What If a Stand Your Ground Victim was White and the Shooter Black?


Earl Ofari Hutchinson

The slaying of Markeis McGlockton, an African-American, by Michael Drejka, a white man, after an altercation in a Florida convenience store parking lot raised two questions about the Stand Your Ground laws. First, though McGlockton was unarmed, Drejka was not arrested and charged. This automatically raised the cry that another white guy horribly bent the Stand Your Ground law to murder a Black man and get away with it.

The sheriff protested that he doesn’t make the law but enforces it and it’s up to the county prosecutor to determine whether Drejka should be prosecuted. This didn’t change the fact that a guy killed under the flimsiest pretense that he feared for his life and seemingly got away with it, A lot of people were rightly incensed by it. This raises the even more intriguing question. What if there had been a racial role reversal in the killing and McGlockton had shot dead Drejka? Would the sheriff have so quickly and blithely hotly defended his inaction or would there have been any inaction?

McGlockton is hardly the first African-American to be slain by a white man under the Stand Your Ground law in Florida and other states. Studies have shown that in dozens of cases in which the stand your ground defense was invoked by whites, Blacks made up the majority of those shot or killed. In almost all cases where Blacks also resorted to gun play and claimed self-defense under the stand your ground laws, their victims were other Blacks. There are few documented cases of a Black shooter getting away with a stand your ground defense against whites. The one case that did attract some attention in Florida in 2012 in which a Black did kill a white man and claim immunity under the Stand Your Ground law didn’t fly. He was convicted of manslaughter.
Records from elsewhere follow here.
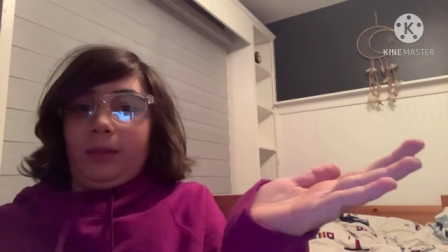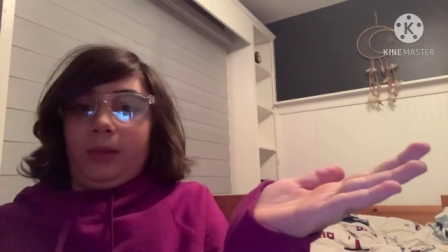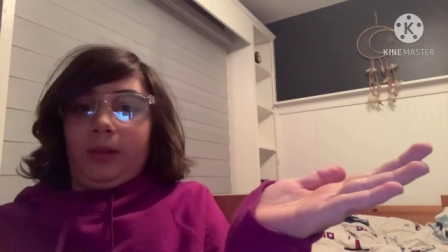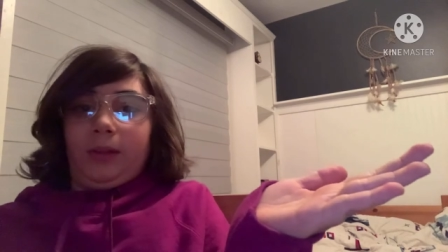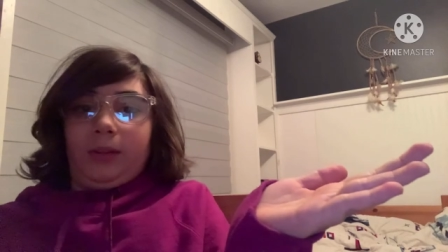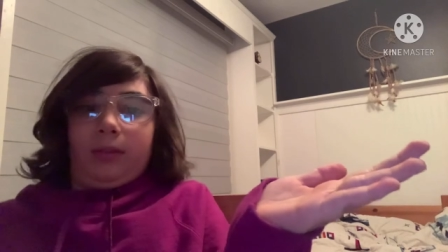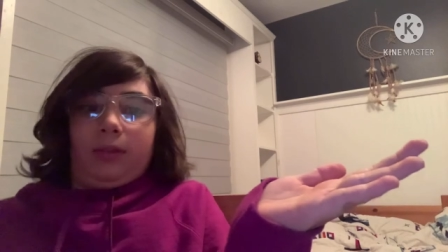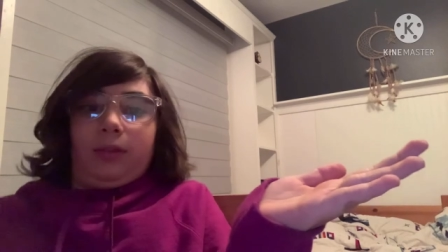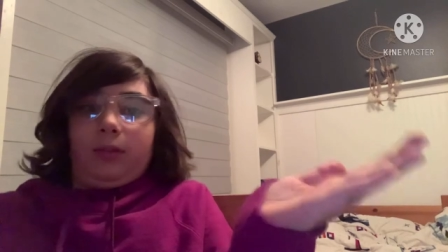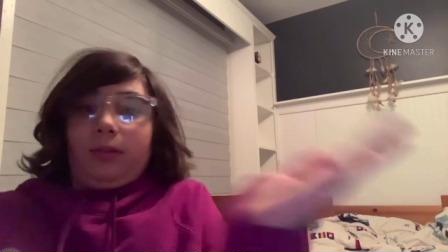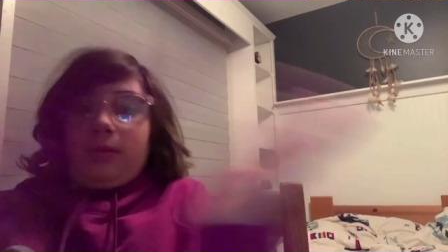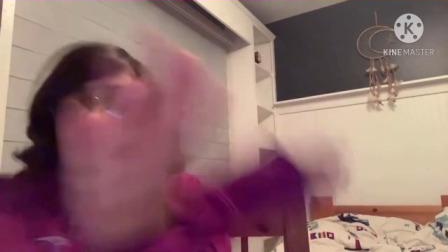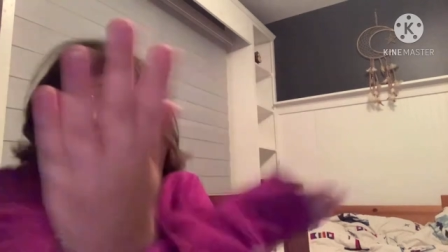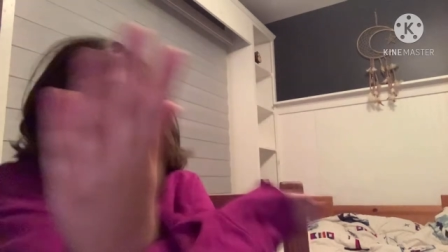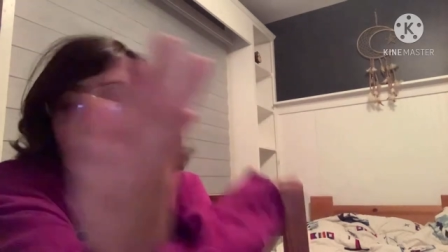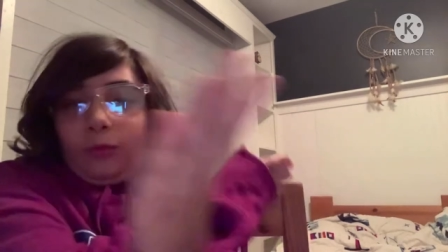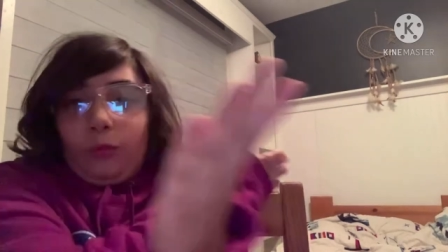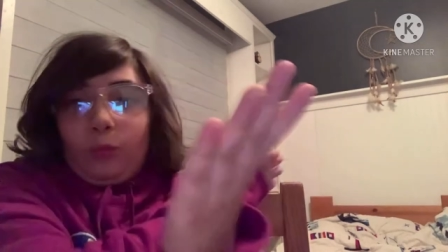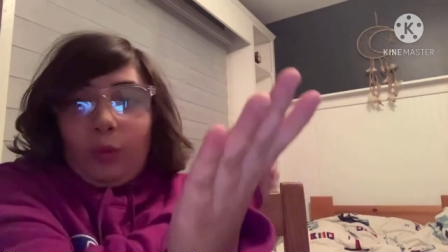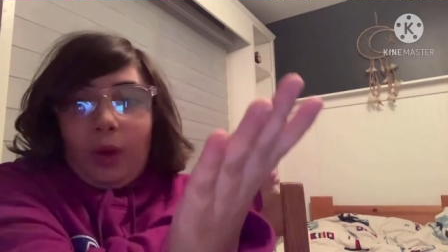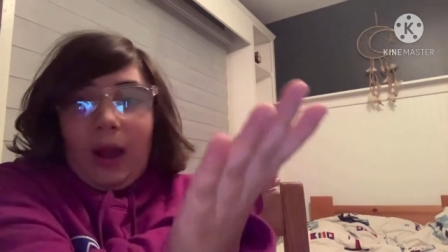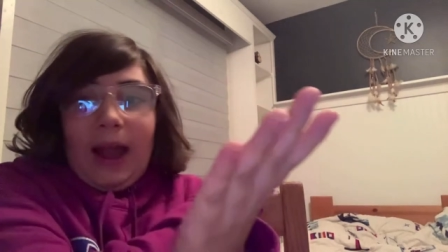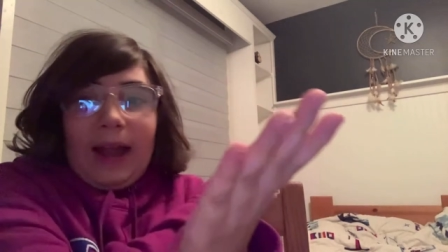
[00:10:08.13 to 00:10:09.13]
let's
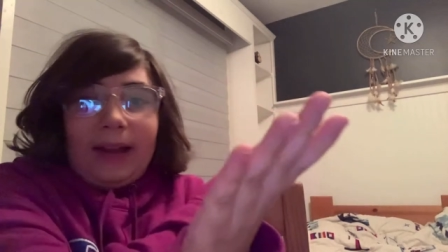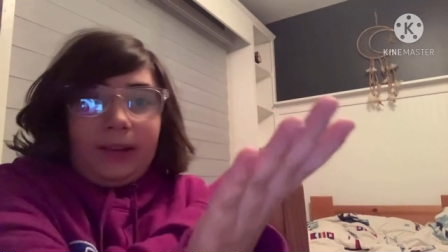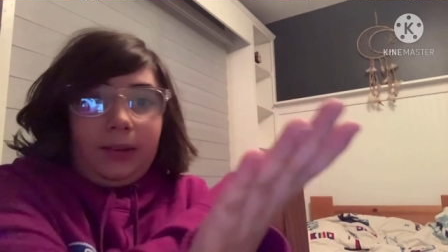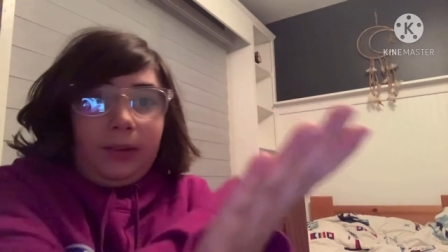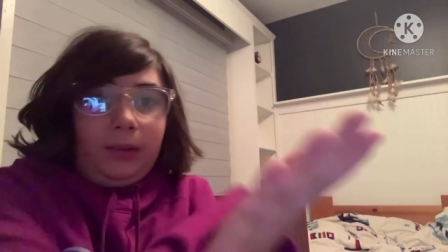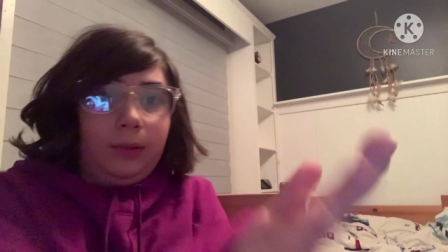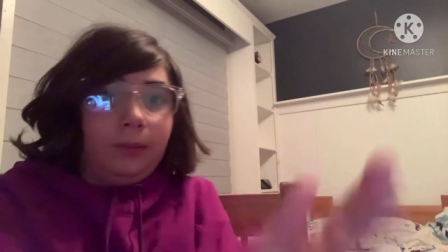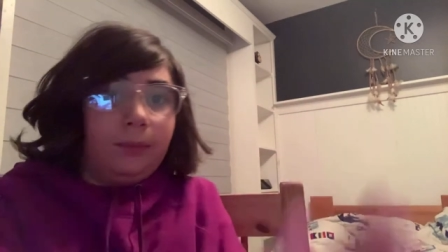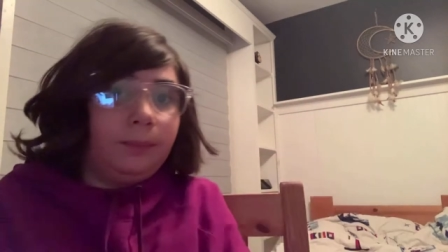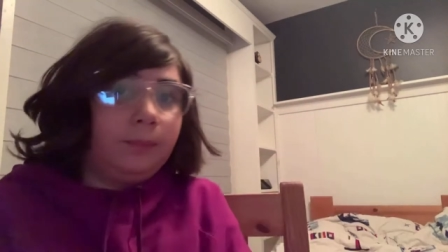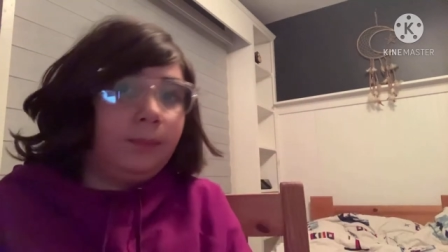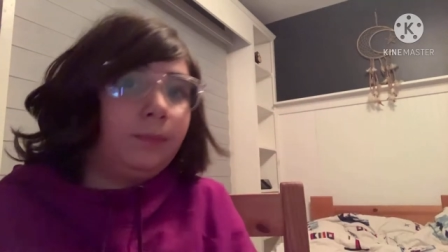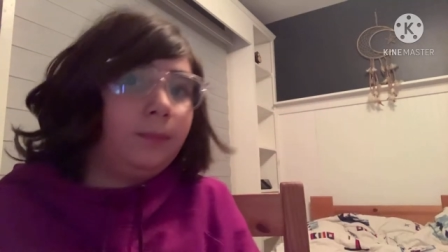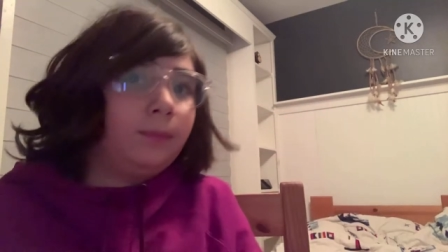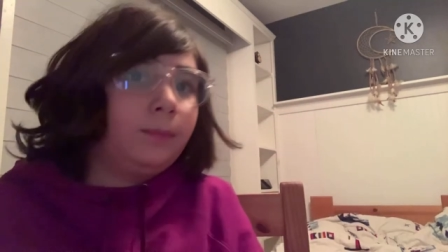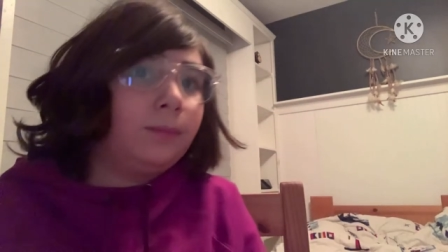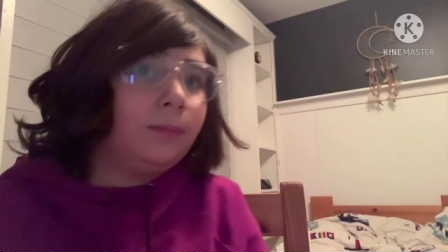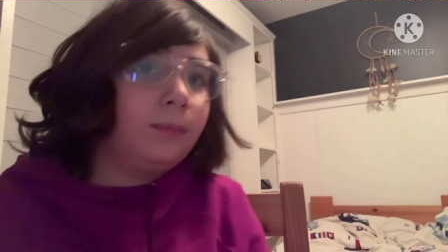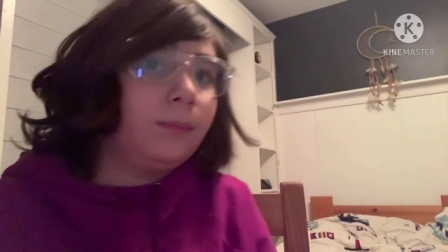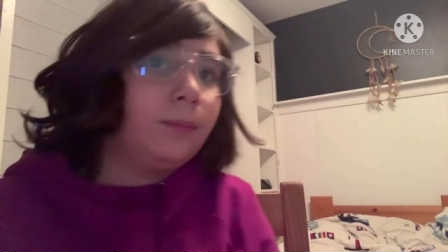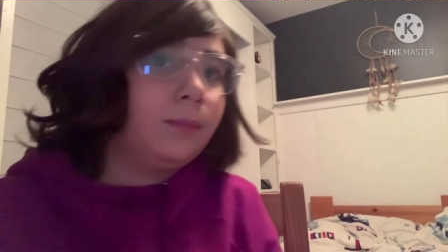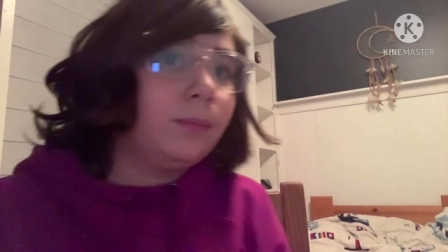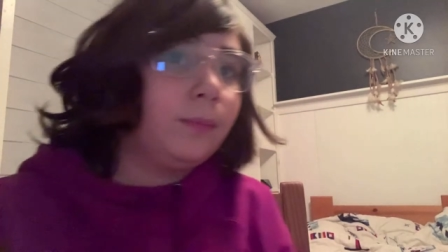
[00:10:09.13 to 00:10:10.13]
whack it.
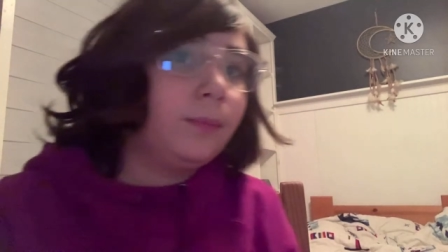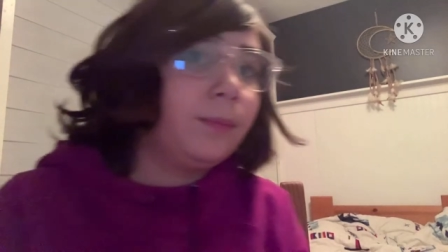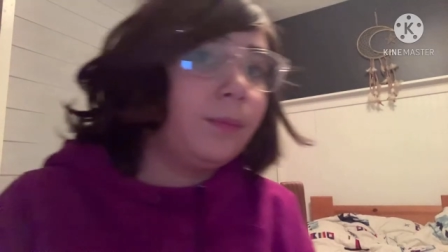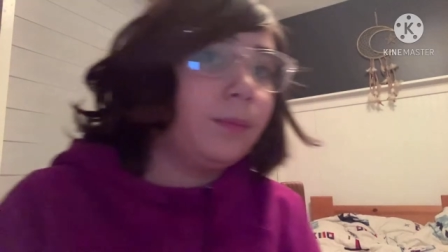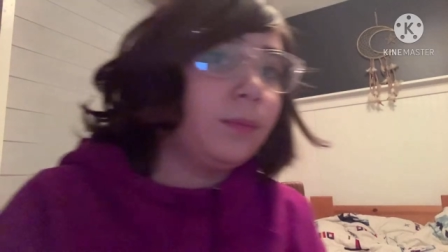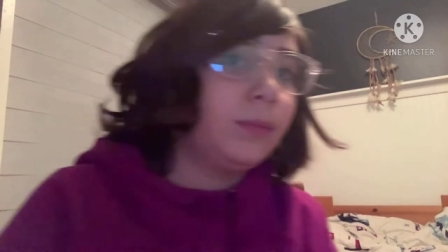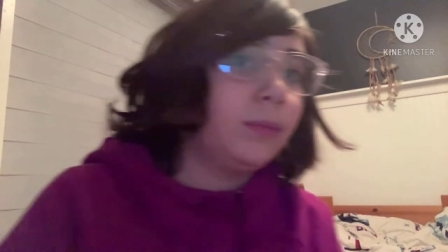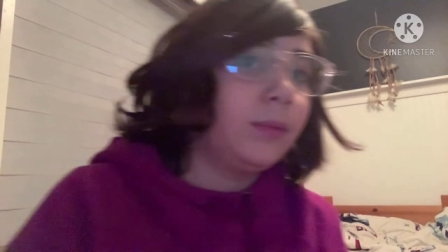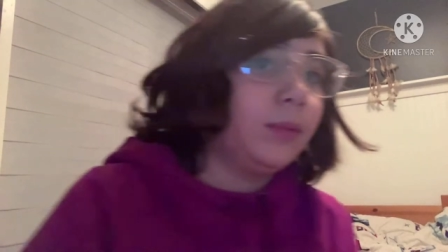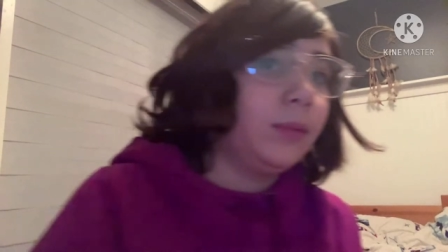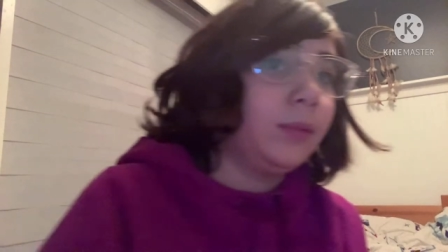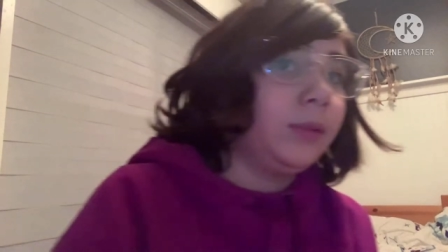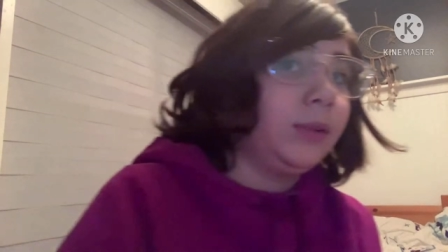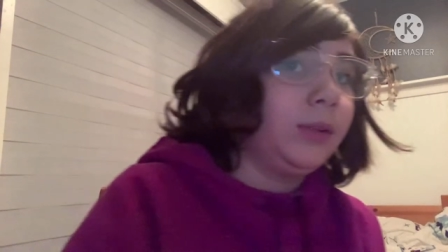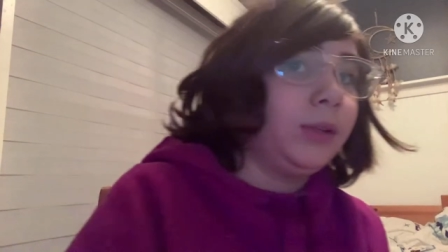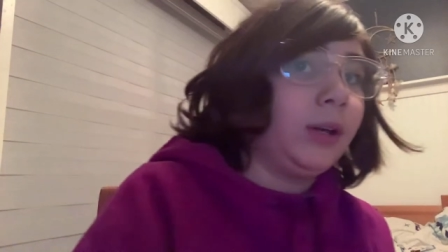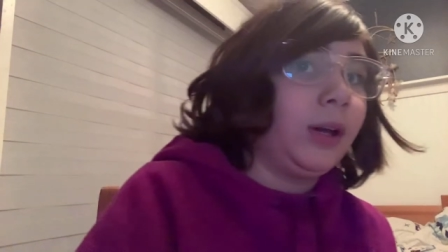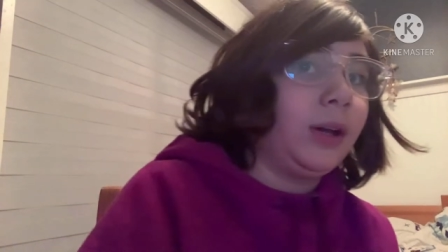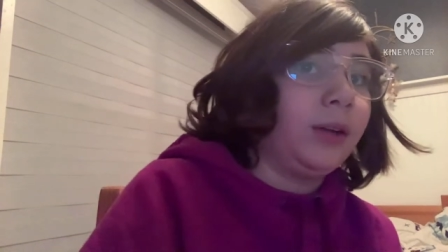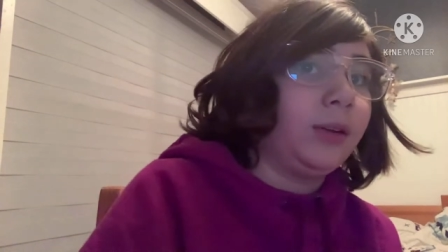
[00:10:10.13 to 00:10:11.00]
Yeah,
The gaping racially skewed use of stand your ground laws as a cover and license to murder Blacks, but never the other way around; namely Blacks killing whites and getting away with it under the law has seldom been examined. One because there are almost no cases where that has happened. The other is the refusal to arrest and prosecute whites who kill Blacks under the most dubious circumstances and aren’t prosecuted. The Florida law virtually invites the loosest and most cavalier use of Stand Your Ground to get away with murder. The McGlockton slaying is a textbook example of that. He does not have a weapon. He did not initiate the confrontation with Drejka. His hard push of Drejka during the confrontation was done to protect his girlfriend who Drejka was verbally haranguing in the parking lot. Most importantly, he walked away from him. There was no evidence of any continued aggression or, in the parlance of the Stand Your Ground law, “imminent threat” to Drejka.

This meant nothing. Why? Because Drejka could claim that he believed that he might be endangered. In other words, not the real danger but what he perceived to be the danger. This was purely a subjective call by the shooter. McGlokton did not pose a direct threat to him and therefore there was no logical or for that matter legal reason to think that an unarmed man walking away from an altercation could possibly place someone in “imminent danger.”

There’s the real danger to Blacks. Countless studies have shown that many whites regard Black males as a mortal threat to their safety. When the stereotypes of violent, crime prone young Black males kick in this is a combustible element that fuels the perceived or imagined terror that a McGlockton, who is a young Black male, holds for individual such as Drejka. The racial warp in who gets prosecuted and who walks in a stand your ground killing is even more glaring when the shooter and the victim are both white, or are both Blacks. Studies have shown that the odds of a prosecution leap when the shooter and victim are white and plunge when the shooter and victim are Black.

Florida’s Stand Your Ground law uses wording that says a person can use an amount of force that “the person reasonably believes” is necessary if they are in imminent danger of death or serious bodily harm. And here’s the kicker: It also says that they’ve “exhausted” all other reasonable means to avoid injury or death.

What the average person would have done or thinks should have been done to stop an attack is vague, amorphous, and wildly subject to subjective interpretation in any confrontational situation. Here’s where the sheriff in the McGlockton slaying despite his protest that he couldn’t make the call to arrest, spun a lie. Under Florida law, he did have the authority to make an arrest at the scene. If he had arrested Drejka he would have been hauled before a judge who would decide whether Stand Your Ground applied to the case. Even if it applied a prosecutor could still prosecute. None of that happened in the McGlokton killing. The only chance that it would have is if it had been the other way around.

Earl Ofari Hutchinson is an author and political analyst. He is the author of the forthcoming Why Black Lives Do Matter (Middle Passage Press). He is a weekly co-host of the Al Sharpton Show on Radio One. He is the host of the weekly Hutchinson Report on KPFK 90.7 FM Los Angeles and the Pacifica Network.